→ What to work on: Each record below gets repeated exactly, and pictures stay out of the copy.

The data Start Marker

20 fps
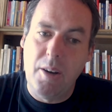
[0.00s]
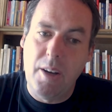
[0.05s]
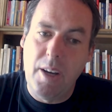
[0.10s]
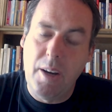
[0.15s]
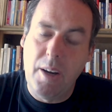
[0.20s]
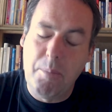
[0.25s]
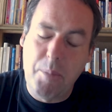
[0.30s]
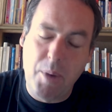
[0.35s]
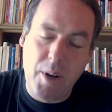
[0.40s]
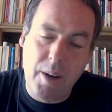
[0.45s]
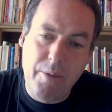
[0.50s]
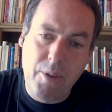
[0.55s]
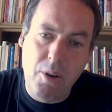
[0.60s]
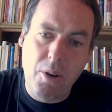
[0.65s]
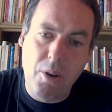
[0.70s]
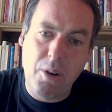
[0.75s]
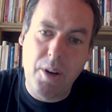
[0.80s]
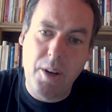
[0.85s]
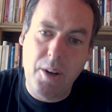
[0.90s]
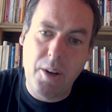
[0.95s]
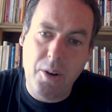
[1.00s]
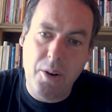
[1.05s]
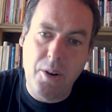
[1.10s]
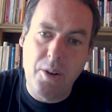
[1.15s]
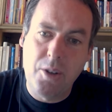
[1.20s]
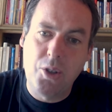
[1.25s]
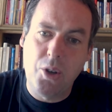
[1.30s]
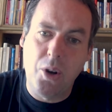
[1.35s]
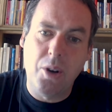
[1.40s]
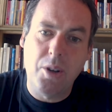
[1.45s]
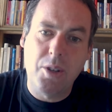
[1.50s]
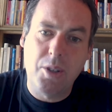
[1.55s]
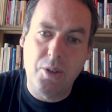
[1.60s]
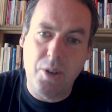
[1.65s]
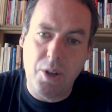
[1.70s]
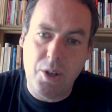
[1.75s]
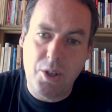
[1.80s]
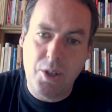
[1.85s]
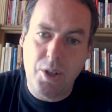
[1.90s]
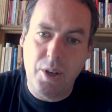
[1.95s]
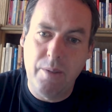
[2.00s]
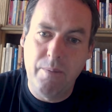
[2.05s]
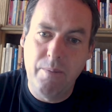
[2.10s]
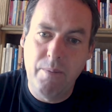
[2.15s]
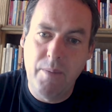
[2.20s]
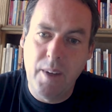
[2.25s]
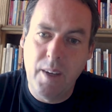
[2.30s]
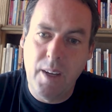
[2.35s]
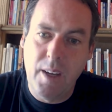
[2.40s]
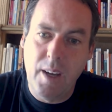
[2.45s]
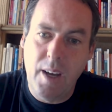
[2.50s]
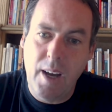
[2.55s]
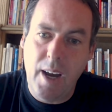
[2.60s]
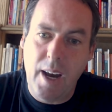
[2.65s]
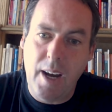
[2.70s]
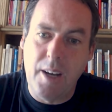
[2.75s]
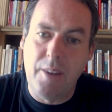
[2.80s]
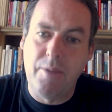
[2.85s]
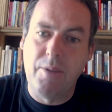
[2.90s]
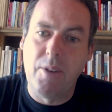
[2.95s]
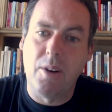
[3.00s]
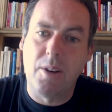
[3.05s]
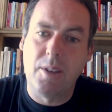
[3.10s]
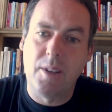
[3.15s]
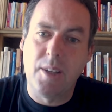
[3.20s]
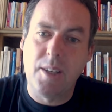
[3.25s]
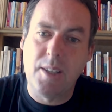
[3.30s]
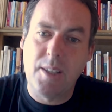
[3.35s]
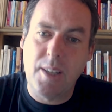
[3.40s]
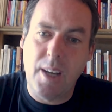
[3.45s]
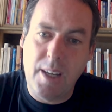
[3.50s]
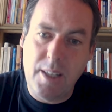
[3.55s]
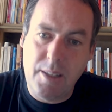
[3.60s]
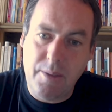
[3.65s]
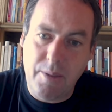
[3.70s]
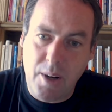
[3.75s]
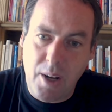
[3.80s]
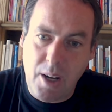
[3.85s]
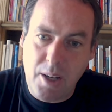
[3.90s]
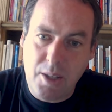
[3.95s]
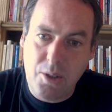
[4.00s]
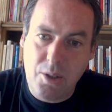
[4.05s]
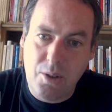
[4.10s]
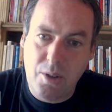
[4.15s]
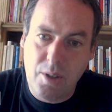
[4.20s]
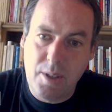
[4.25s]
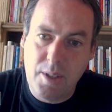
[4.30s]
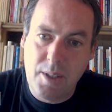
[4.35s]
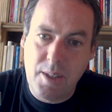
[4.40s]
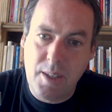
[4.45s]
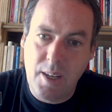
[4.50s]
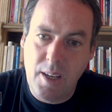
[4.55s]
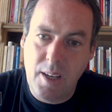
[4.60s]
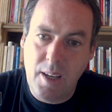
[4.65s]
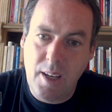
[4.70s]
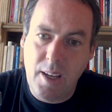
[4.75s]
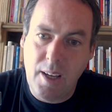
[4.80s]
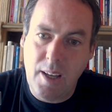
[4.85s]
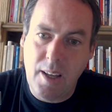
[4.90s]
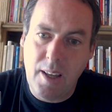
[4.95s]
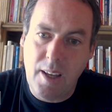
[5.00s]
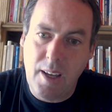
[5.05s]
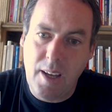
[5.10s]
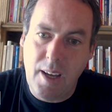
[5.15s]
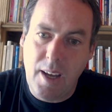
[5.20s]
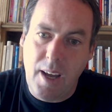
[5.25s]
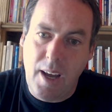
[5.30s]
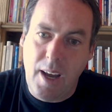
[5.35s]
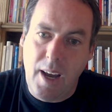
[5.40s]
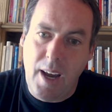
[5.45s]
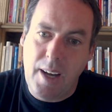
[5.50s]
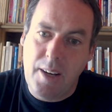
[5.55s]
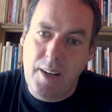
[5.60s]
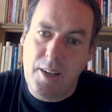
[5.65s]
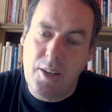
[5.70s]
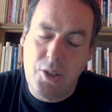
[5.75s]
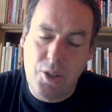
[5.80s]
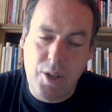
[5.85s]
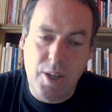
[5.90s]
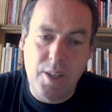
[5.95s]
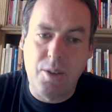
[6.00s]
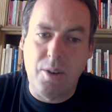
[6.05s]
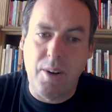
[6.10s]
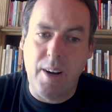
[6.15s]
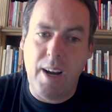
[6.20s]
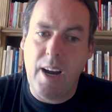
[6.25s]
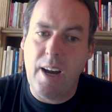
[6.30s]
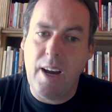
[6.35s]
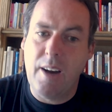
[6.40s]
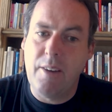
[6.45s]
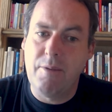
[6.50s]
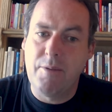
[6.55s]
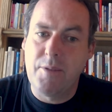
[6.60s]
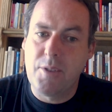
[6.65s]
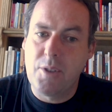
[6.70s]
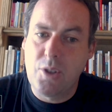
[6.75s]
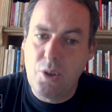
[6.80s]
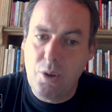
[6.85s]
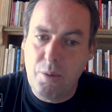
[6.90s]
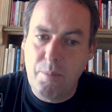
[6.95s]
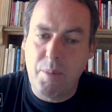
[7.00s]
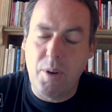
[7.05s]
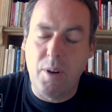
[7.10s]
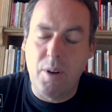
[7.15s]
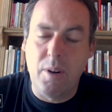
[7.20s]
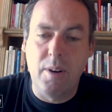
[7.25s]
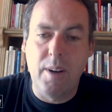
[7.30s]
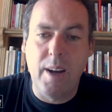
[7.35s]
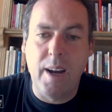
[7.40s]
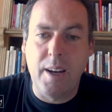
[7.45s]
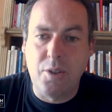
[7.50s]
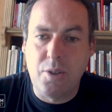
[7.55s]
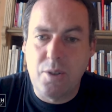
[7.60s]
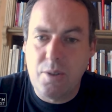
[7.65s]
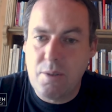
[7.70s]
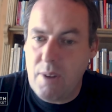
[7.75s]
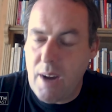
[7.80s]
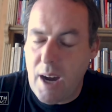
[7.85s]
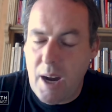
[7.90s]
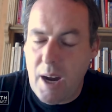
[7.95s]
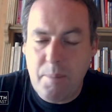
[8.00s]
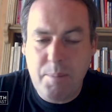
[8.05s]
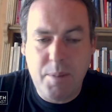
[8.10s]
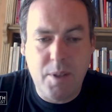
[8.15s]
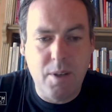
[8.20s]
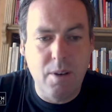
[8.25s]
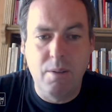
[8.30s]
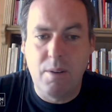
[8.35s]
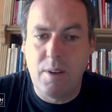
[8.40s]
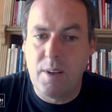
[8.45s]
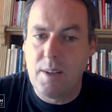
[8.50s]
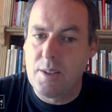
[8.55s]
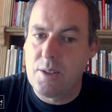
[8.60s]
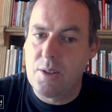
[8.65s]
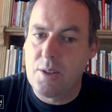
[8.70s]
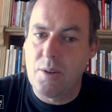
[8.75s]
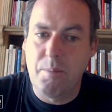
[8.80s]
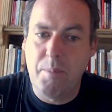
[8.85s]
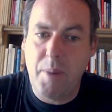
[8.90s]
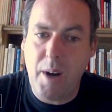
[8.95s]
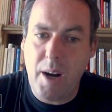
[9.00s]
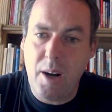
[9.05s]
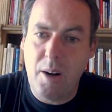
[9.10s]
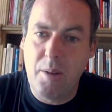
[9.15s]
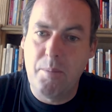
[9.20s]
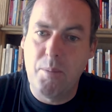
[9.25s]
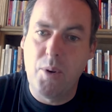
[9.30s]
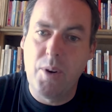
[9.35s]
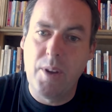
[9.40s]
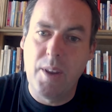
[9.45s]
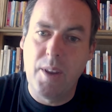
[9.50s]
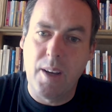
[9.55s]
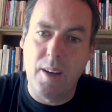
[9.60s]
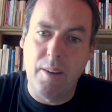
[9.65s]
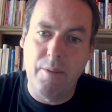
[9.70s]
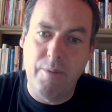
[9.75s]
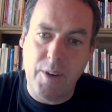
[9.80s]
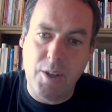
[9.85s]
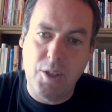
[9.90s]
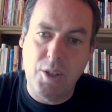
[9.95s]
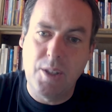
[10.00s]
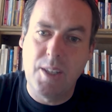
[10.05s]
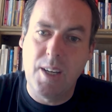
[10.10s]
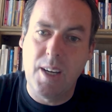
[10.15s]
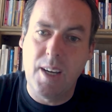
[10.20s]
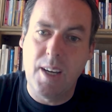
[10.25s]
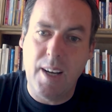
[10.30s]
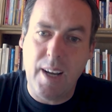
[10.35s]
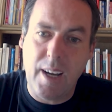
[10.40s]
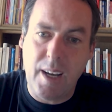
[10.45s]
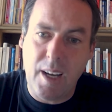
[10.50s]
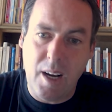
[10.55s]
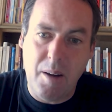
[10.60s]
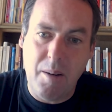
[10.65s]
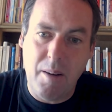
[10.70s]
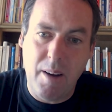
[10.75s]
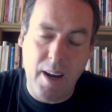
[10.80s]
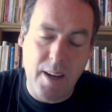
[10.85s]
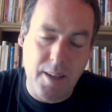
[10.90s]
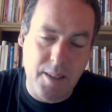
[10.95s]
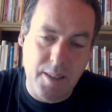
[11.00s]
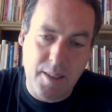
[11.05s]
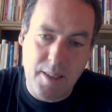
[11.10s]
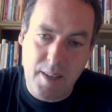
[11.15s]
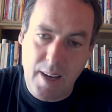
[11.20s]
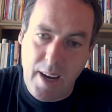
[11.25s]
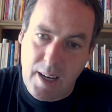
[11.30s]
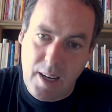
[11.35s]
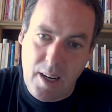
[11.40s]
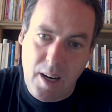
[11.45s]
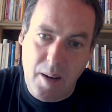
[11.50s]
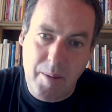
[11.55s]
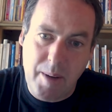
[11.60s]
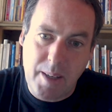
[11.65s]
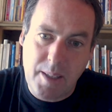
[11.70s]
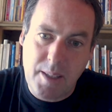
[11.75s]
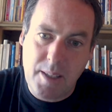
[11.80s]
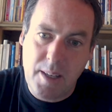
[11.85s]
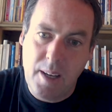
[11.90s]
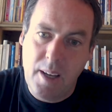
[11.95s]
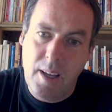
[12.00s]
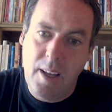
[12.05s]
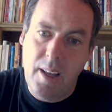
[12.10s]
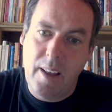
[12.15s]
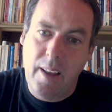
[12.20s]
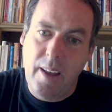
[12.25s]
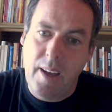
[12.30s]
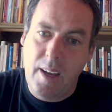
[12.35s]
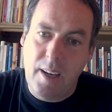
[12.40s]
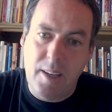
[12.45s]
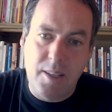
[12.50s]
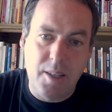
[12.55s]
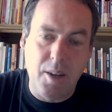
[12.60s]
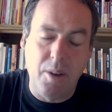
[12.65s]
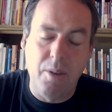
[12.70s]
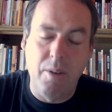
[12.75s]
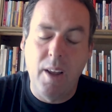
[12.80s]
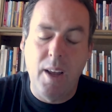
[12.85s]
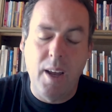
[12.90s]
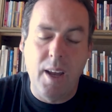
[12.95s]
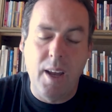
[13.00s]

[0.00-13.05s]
But if you look at her jaw structure, and if you look at the size of her nostrils, and she's going to have super and absolutely superb breathing efficiency and, econo- and economics. So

The data End Marker

→ Task output:
20 fps
[0.00s]
[0.05s]
[0.10s]
[0.15s]
[0.20s]
[0.25s]
[0.30s]
[0.35s]
[0.40s]
[0.45s]
[0.50s]
[0.55s]
[0.60s]
[0.65s]
[0.70s]
[0.75s]
[0.80s]
[0.85s]
[0.90s]
[0.95s]
[1.00s]
[1.05s]
[1.10s]
[1.15s]
[1.20s]
[1.25s]
[1.30s]
[1.35s]
[1.40s]
[1.45s]
[1.50s]
[1.55s]
[1.60s]
[1.65s]
[1.70s]
[1.75s]
[1.80s]
[1.85s]
[1.90s]
[1.95s]
[2.00s]
[2.05s]
[2.10s]
[2.15s]
[2.20s]
[2.25s]
[2.30s]
[2.35s]
[2.40s]
[2.45s]
[2.50s]
[2.55s]
[2.60s]
[2.65s]
[2.70s]
[2.75s]
[2.80s]
[2.85s]
[2.90s]
[2.95s]
[3.00s]
[3.05s]
[3.10s]
[3.15s]
[3.20s]
[3.25s]
[3.30s]
[3.35s]
[3.40s]
[3.45s]
[3.50s]
[3.55s]
[3.60s]
[3.65s]
[3.70s]
[3.75s]
[3.80s]
[3.85s]
[3.90s]
[3.95s]
[4.00s]
[4.05s]
[4.10s]
[4.15s]
[4.20s]
[4.25s]
[4.30s]
[4.35s]
[4.40s]
[4.45s]
[4.50s]
[4.55s]
[4.60s]
[4.65s]
[4.70s]
[4.75s]
[4.80s]
[4.85s]
[4.90s]
[4.95s]
[5.00s]
[5.05s]
[5.10s]
[5.15s]
[5.20s]
[5.25s]
[5.30s]
[5.35s]
[5.40s]
[5.45s]
[5.50s]
[5.55s]
[5.60s]
[5.65s]
[5.70s]
[5.75s]
[5.80s]
[5.85s]
[5.90s]
[5.95s]
[6.00s]
[6.05s]
[6.10s]
[6.15s]
[6.20s]
[6.25s]
[6.30s]
[6.35s]
[6.40s]
[6.45s]
[6.50s]
[6.55s]
[6.60s]
[6.65s]
[6.70s]
[6.75s]
[6.80s]
[6.85s]
[6.90s]
[6.95s]
[7.00s]
[7.05s]
[7.10s]
[7.15s]
[7.20s]
[7.25s]
[7.30s]
[7.35s]
[7.40s]
[7.45s]
[7.50s]
[7.55s]
[7.60s]
[7.65s]
[7.70s]
[7.75s]
[7.80s]
[7.85s]
[7.90s]
[7.95s]
[8.00s]
[8.05s]
[8.10s]
[8.15s]
[8.20s]
[8.25s]
[8.30s]
[8.35s]
[8.40s]
[8.45s]
[8.50s]
[8.55s]
[8.60s]
[8.65s]
[8.70s]
[8.75s]
[8.80s]
[8.85s]
[8.90s]
[8.95s]
[9.00s]
[9.05s]
[9.10s]
[9.15s]
[9.20s]
[9.25s]
[9.30s]
[9.35s]
[9.40s]
[9.45s]
[9.50s]
[9.55s]
[9.60s]
[9.65s]
[9.70s]
[9.75s]
[9.80s]
[9.85s]
[9.90s]
[9.95s]
[10.00s]
[10.05s]
[10.10s]
[10.15s]
[10.20s]
[10.25s]
[10.30s]
[10.35s]
[10.40s]
[10.45s]
[10.50s]
[10.55s]
[10.60s]
[10.65s]
[10.70s]
[10.75s]
[10.80s]
[10.85s]
[10.90s]
[10.95s]
[11.00s]
[11.05s]
[11.10s]
[11.15s]
[11.20s]
[11.25s]
[11.30s]
[11.35s]
[11.40s]
[11.45s]
[11.50s]
[11.55s]
[11.60s]
[11.65s]
[11.70s]
[11.75s]
[11.80s]
[11.85s]
[11.90s]
[11.95s]
[12.00s]
[12.05s]
[12.10s]
[12.15s]
[12.20s]
[12.25s]
[12.30s]
[12.35s]
[12.40s]
[12.45s]
[12.50s]
[12.55s]
[12.60s]
[12.65s]
[12.70s]
[12.75s]
[12.80s]
[12.85s]
[12.90s]
[12.95s]
[13.00s]

[0.00-13.05s]
But if you look at her jaw structure, and if you look at the size of her nostrils, and she's going to have super and absolutely superb breathing efficiency and, econo- and economics. So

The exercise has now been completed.